* TASK STATEMENT
Transcribe all of the data exactly. Images stay out.
START MATERIAL TO PROCESS
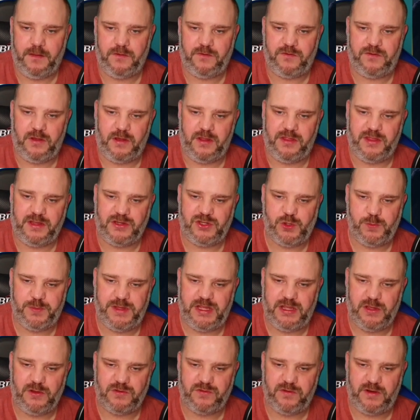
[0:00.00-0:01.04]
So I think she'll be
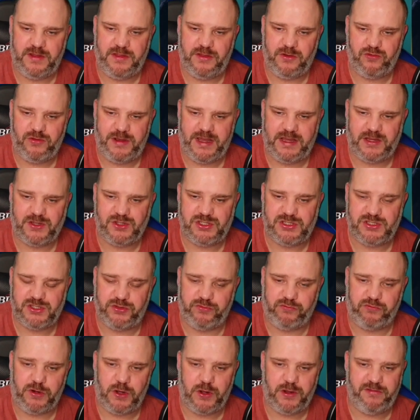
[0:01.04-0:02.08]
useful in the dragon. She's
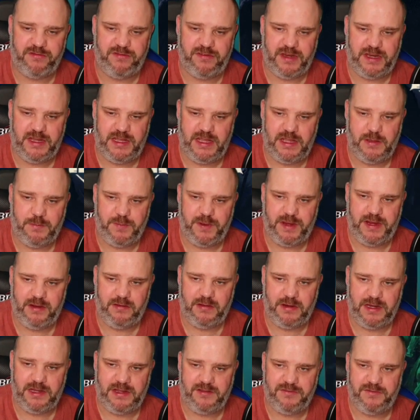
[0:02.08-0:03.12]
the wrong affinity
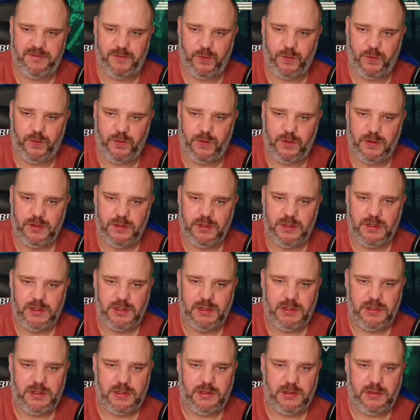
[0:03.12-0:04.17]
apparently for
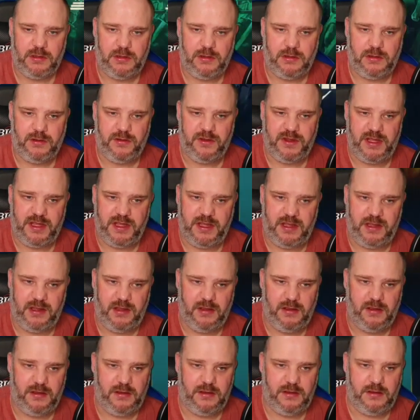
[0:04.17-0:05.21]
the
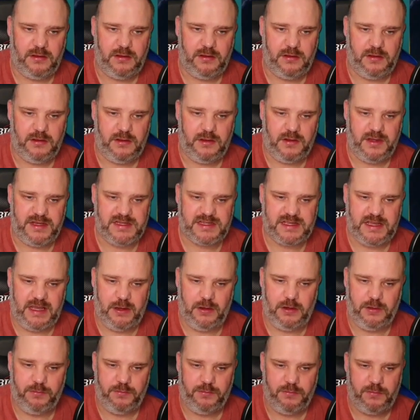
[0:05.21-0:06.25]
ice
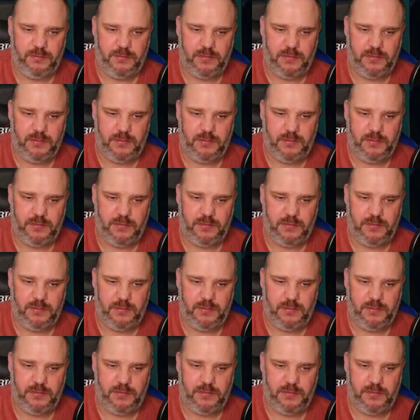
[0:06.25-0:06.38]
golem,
END MATERIAL TO PROCESS
* SOLUTION BELOW
[0:00.00-0:01.04]
So I think she'll be
[0:01.04-0:02.08]
useful in the dragon. She's
[0:02.08-0:03.12]
the wrong affinity
[0:03.12-0:04.17]
apparently for
[0:04.17-0:05.21]
the
[0:05.21-0:06.25]
ice
[0:06.25-0:06.38]
golem,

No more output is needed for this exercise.